Creo que es una cuestión del modelo de familia viciado, desarrollado durante mucho tiempo bajo el socialismo. Un hombre trabajaba mucho y durante muchas horas, tenía poco que ver con los niños. Si lees las memorias soviéticas, papá siempre estaba en el trabajo, luego en un viaje de negocios, luego en el frente, luego en la cárcel. A la fuerza, las mujeres - madres y abuelas - estaban a cargo de todo en la familia. Las mujeres rusas son mujeres muy fuertes, las más fuertes del mundo, lo digo con orgullo y tristeza.

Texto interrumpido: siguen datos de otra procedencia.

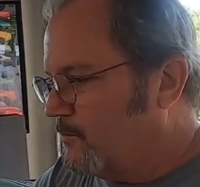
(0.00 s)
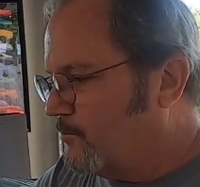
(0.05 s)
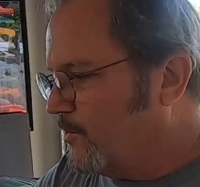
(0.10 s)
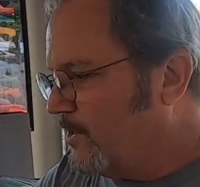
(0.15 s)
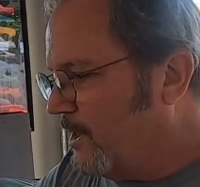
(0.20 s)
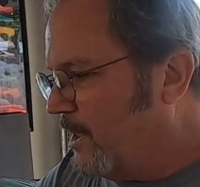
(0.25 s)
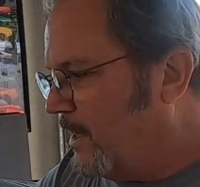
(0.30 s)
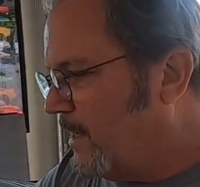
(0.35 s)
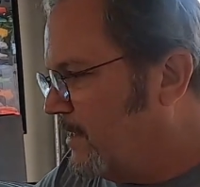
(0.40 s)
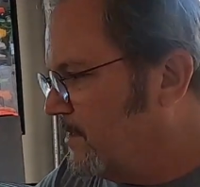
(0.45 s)

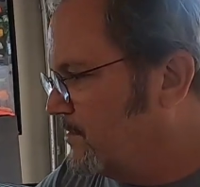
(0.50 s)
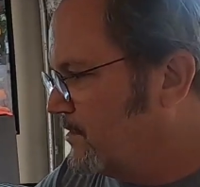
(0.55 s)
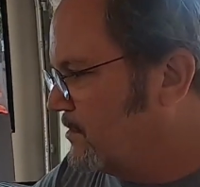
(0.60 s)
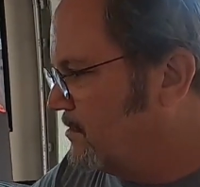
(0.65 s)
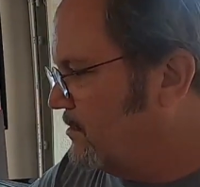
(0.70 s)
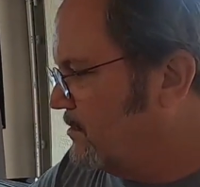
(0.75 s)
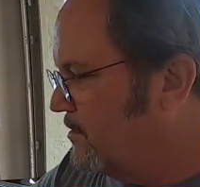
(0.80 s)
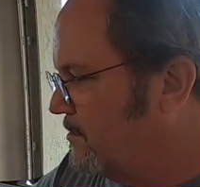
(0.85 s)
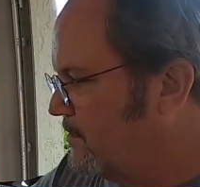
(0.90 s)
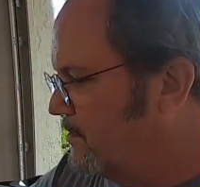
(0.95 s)
Realize,
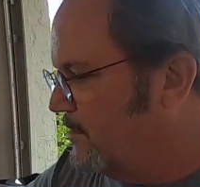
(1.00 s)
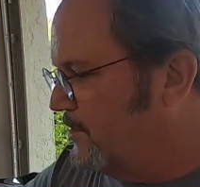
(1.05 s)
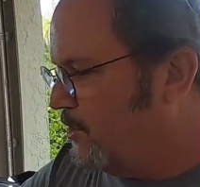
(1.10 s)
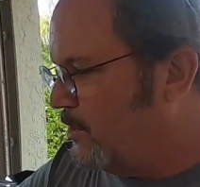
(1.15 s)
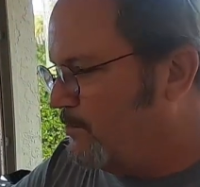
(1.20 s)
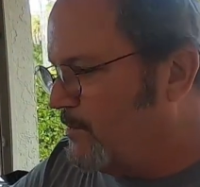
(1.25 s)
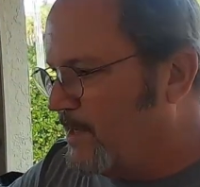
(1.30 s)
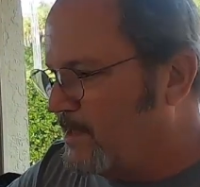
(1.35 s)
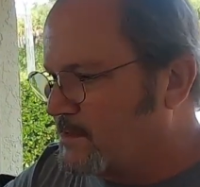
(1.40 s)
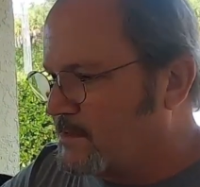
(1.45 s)

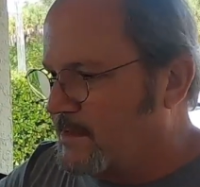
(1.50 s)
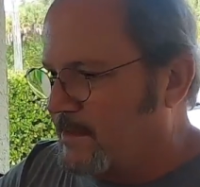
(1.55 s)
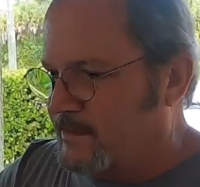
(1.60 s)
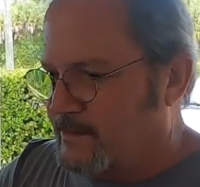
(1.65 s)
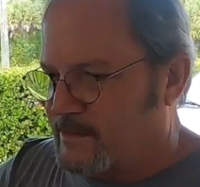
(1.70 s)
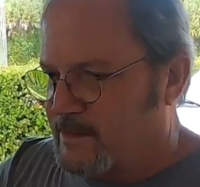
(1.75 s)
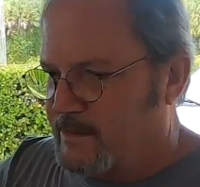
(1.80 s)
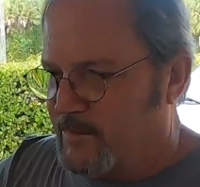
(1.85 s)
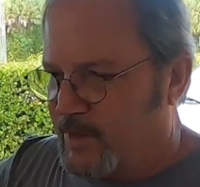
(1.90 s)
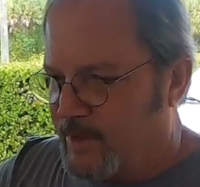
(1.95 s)

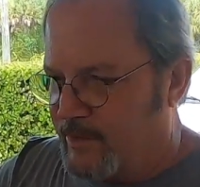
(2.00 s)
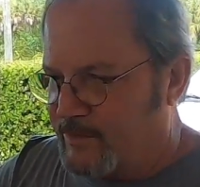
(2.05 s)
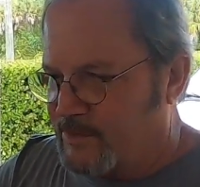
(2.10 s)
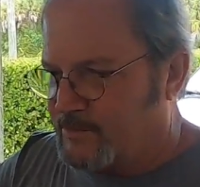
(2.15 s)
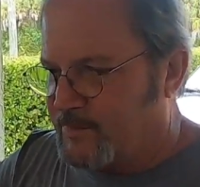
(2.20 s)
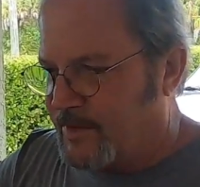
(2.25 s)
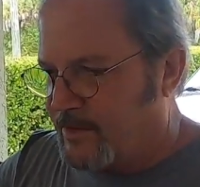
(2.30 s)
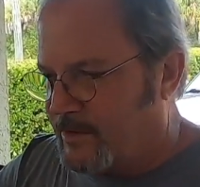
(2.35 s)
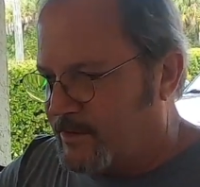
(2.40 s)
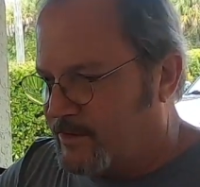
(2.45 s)
Mustangs, Camaros,
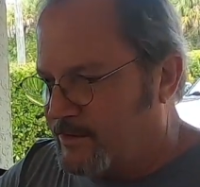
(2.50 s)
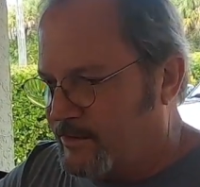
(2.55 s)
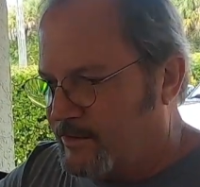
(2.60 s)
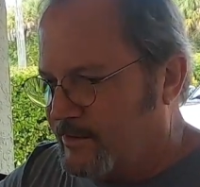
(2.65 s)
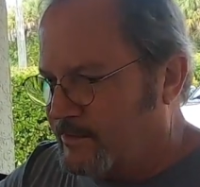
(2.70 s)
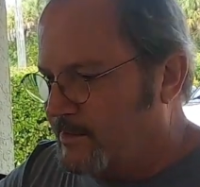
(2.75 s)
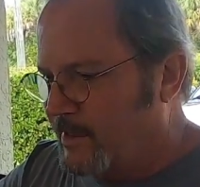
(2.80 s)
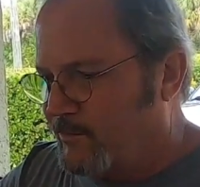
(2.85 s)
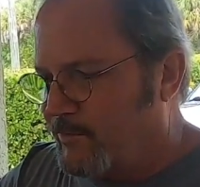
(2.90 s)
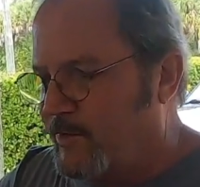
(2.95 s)

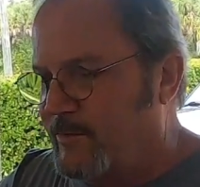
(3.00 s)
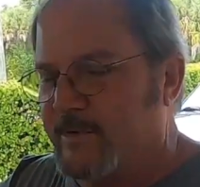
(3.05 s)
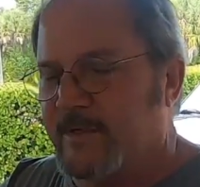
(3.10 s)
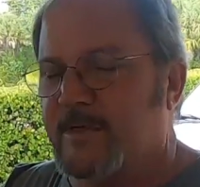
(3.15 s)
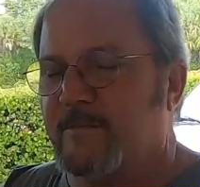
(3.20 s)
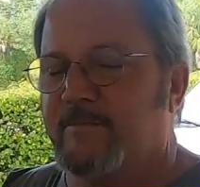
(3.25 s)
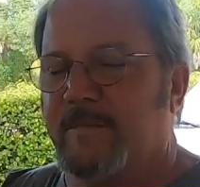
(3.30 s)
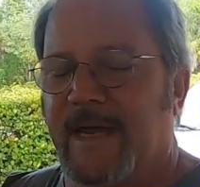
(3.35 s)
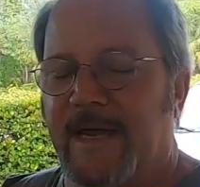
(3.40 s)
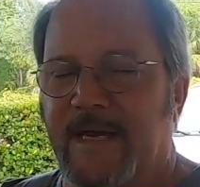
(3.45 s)
Barracudas, they weren't
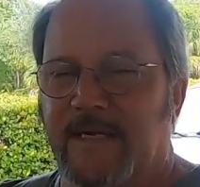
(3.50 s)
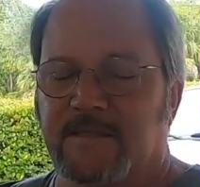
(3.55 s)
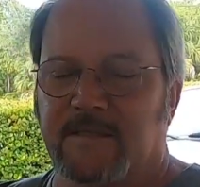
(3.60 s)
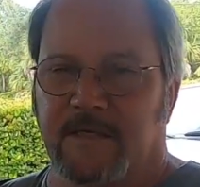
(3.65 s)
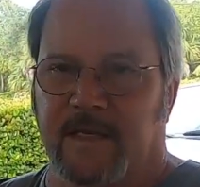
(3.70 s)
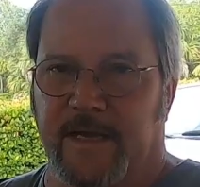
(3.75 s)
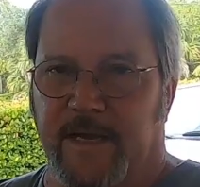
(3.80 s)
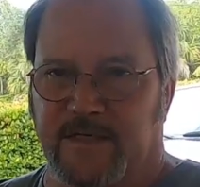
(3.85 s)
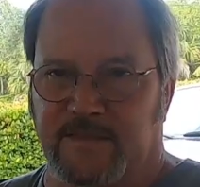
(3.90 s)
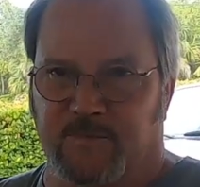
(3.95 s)
really made to
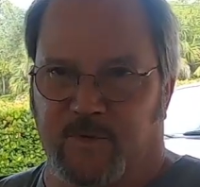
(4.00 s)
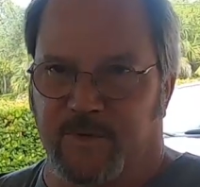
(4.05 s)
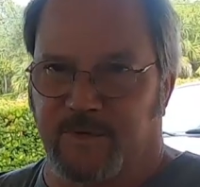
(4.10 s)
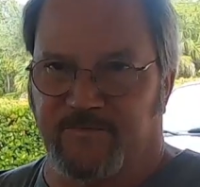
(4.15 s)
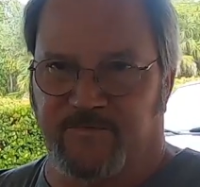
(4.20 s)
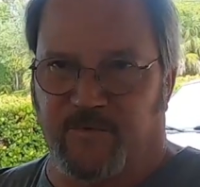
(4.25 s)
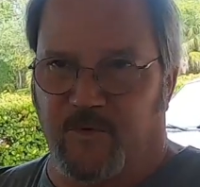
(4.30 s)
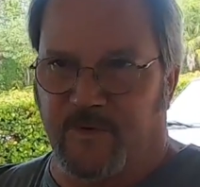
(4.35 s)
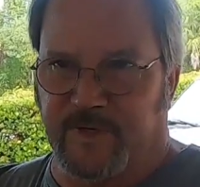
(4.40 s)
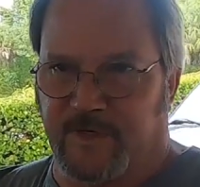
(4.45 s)
last more
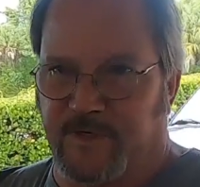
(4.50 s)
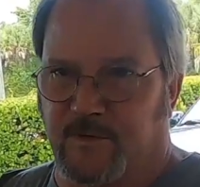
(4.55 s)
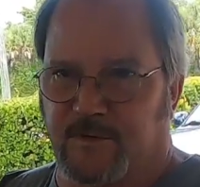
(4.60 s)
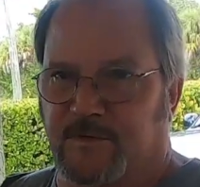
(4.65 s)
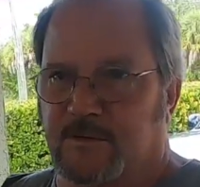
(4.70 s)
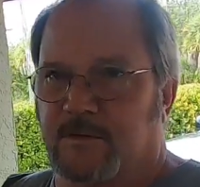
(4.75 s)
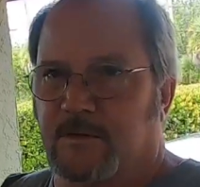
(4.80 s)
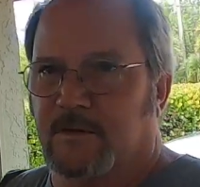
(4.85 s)
than 4 years.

También fui criado por una madre; mi padre era geólogo, siempre en expediciones o emocionantes andanzas. Le gustaba la caza, hacer rafting en solitario en los ríos. Y los chicos como yo crecían bajo la supervisión de las abuelas y las madres, ellas eran las principales educadoras. Desde la infancia, los chicos se acostumbraron a estar subordinados a las mujeres, se acostumbraron a que las mujeres decidieran todo. Sus padres, o bien descansaban por la noche y no debían ser molestados, o bien les daban una paliza por las malas notas, y ahí acababa su función pedagógica. Los padres también bebían mucho, lo que no les aportaba simpatía.
Era natural que cuando el niño creciera, pensara: que una mujer se encargue de la casa, era lo normal para él. Estaba dispuesto a obedecer a su esposa. Y, por supuesto, la madre; de ahí los eternos conflictos de las familias rusas entre la madre del marido y la esposa. Dos mujeres fuertes no podían llevarse bien y compartir un hombre. Este último se limita a escuchar en silencio sus disputas, haciendo de vez en cuando el papel de negociador.
Quizás algo cambie en las familias rusas en un futuro próximo: las mujeres ahora trabajan mucho, están dispuestas a desprenderse de muchas responsabilidades familiares, no quieren decidirlo todo. Pero me parece que nuestros hombres no tienen el menor deseo de salir de su escondite.
*Alexéi Beliákov es periodista y columnista de numerosas publicaciones rusas. Esta es una columna de autor. Los editores de Russia Beyond no comparten necesariamente la opinión del autor.